## [WHAT THE TASK ASKS]
Omit the pictures. Transcribe exactly the lines below, from the one with "[2:52.24-2:53.24]" up to and including the last.
DATASET EXCERPTS START
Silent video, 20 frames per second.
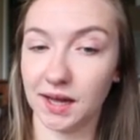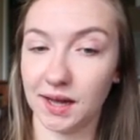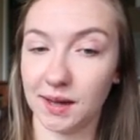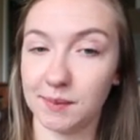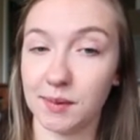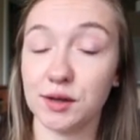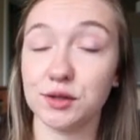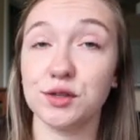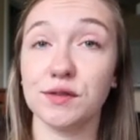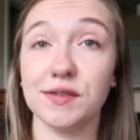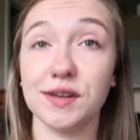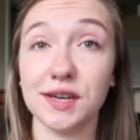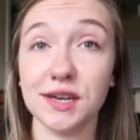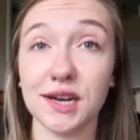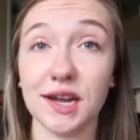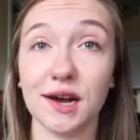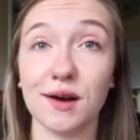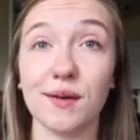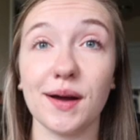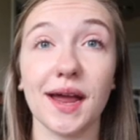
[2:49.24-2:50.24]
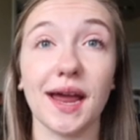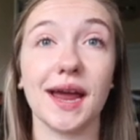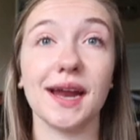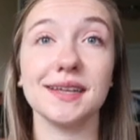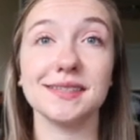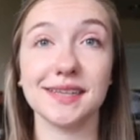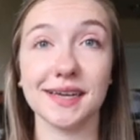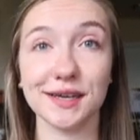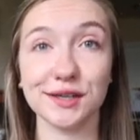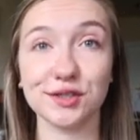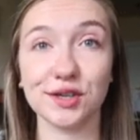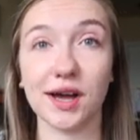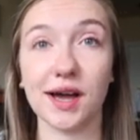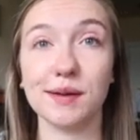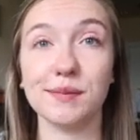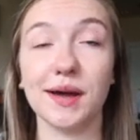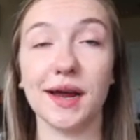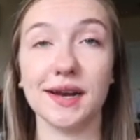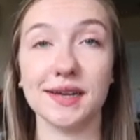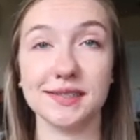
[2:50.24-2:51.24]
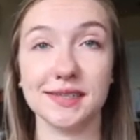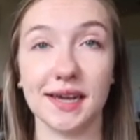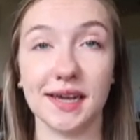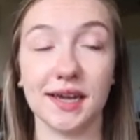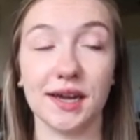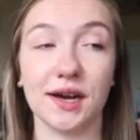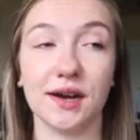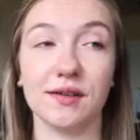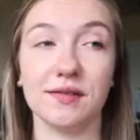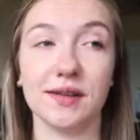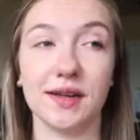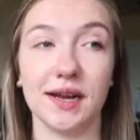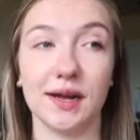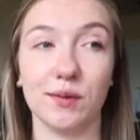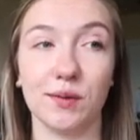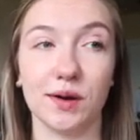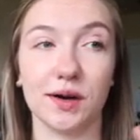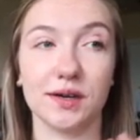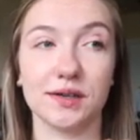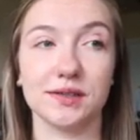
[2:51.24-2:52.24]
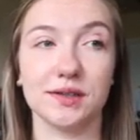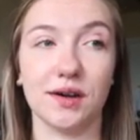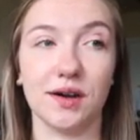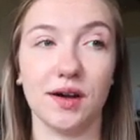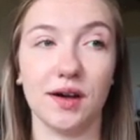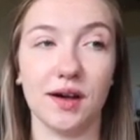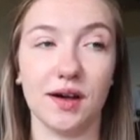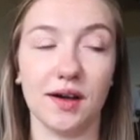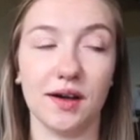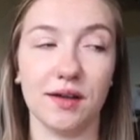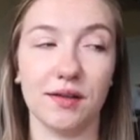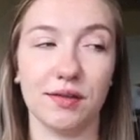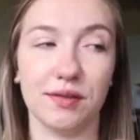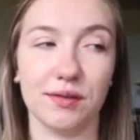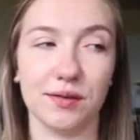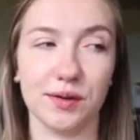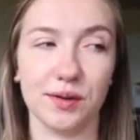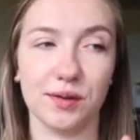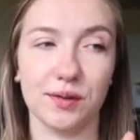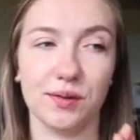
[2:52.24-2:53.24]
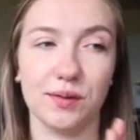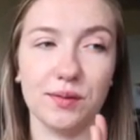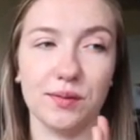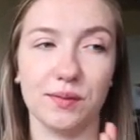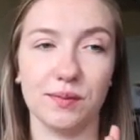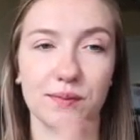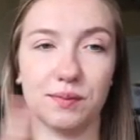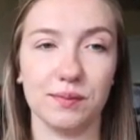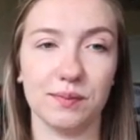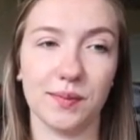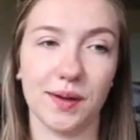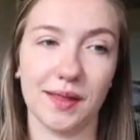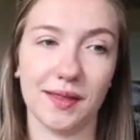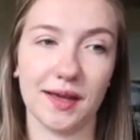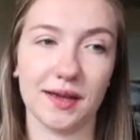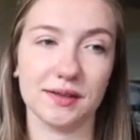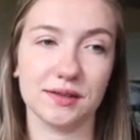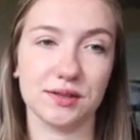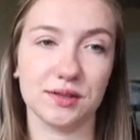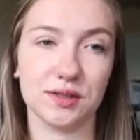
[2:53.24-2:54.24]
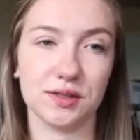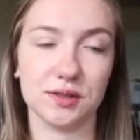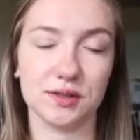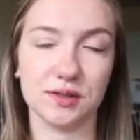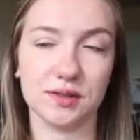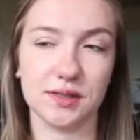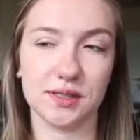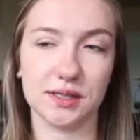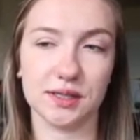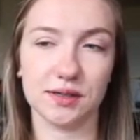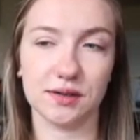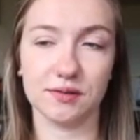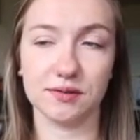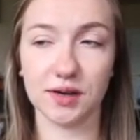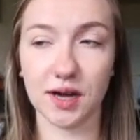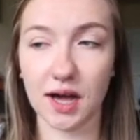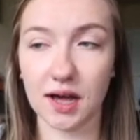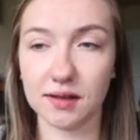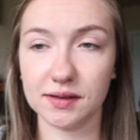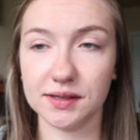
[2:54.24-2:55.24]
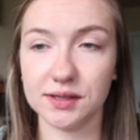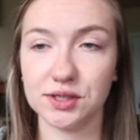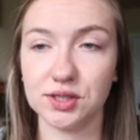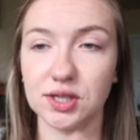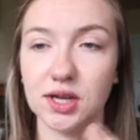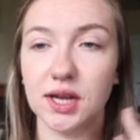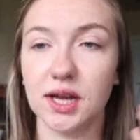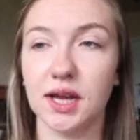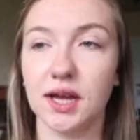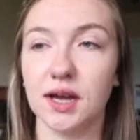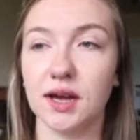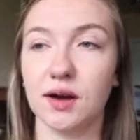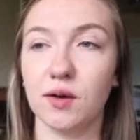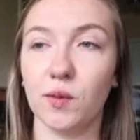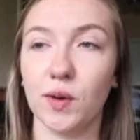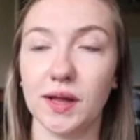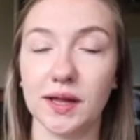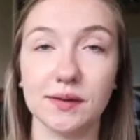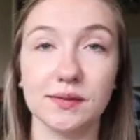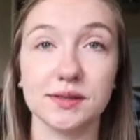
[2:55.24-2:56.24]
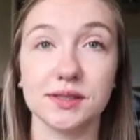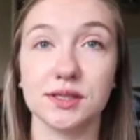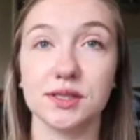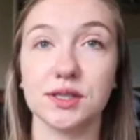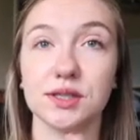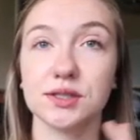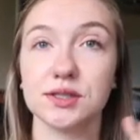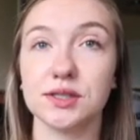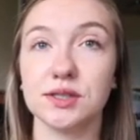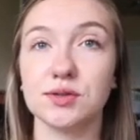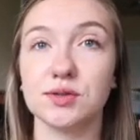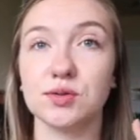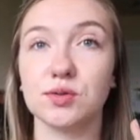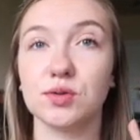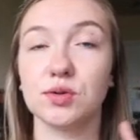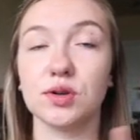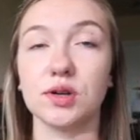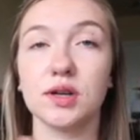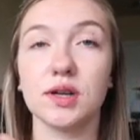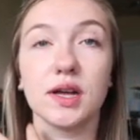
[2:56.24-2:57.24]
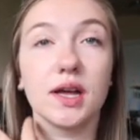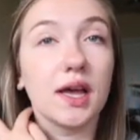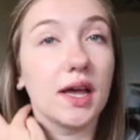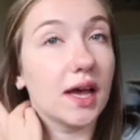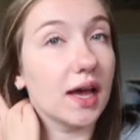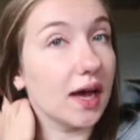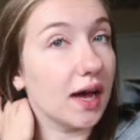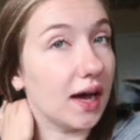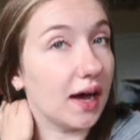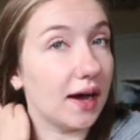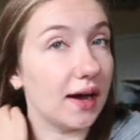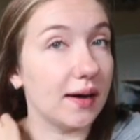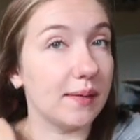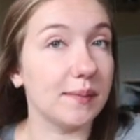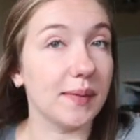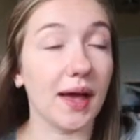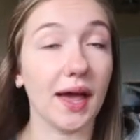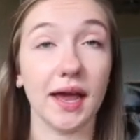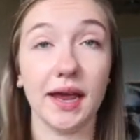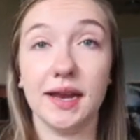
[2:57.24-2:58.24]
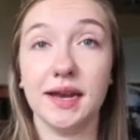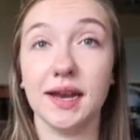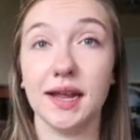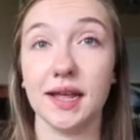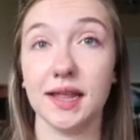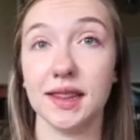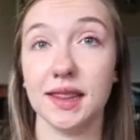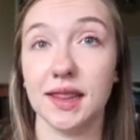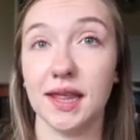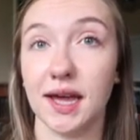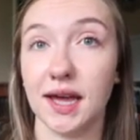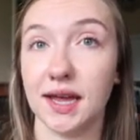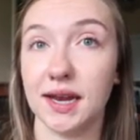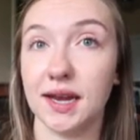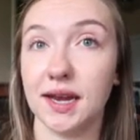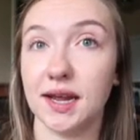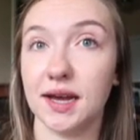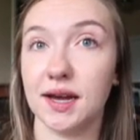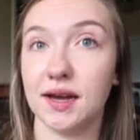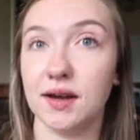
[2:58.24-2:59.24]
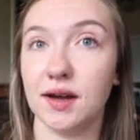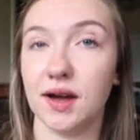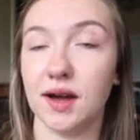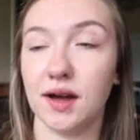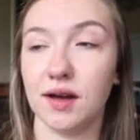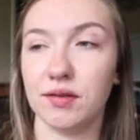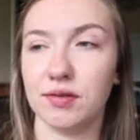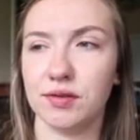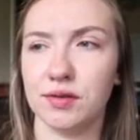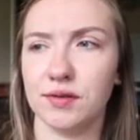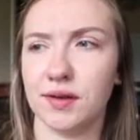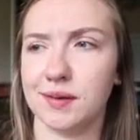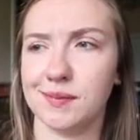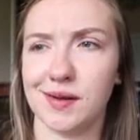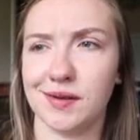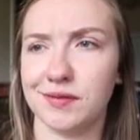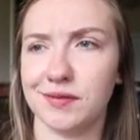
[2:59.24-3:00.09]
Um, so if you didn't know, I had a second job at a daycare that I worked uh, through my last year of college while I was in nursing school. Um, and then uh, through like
DATASET EXCERPTS END
## [OUTPUT OF THE EXERCISE]
[2:52.24-2:53.24]
[2:53.24-2:54.24]
[2:54.24-2:55.24]
[2:55.24-2:56.24]
[2:56.24-2:57.24]
[2:57.24-2:58.24]
[2:58.24-2:59.24]
[2:59.24-3:00.09]
Um, so if you didn't know, I had a second job at a daycare that I worked uh, through my last year of college while I was in nursing school. Um, and then uh, through like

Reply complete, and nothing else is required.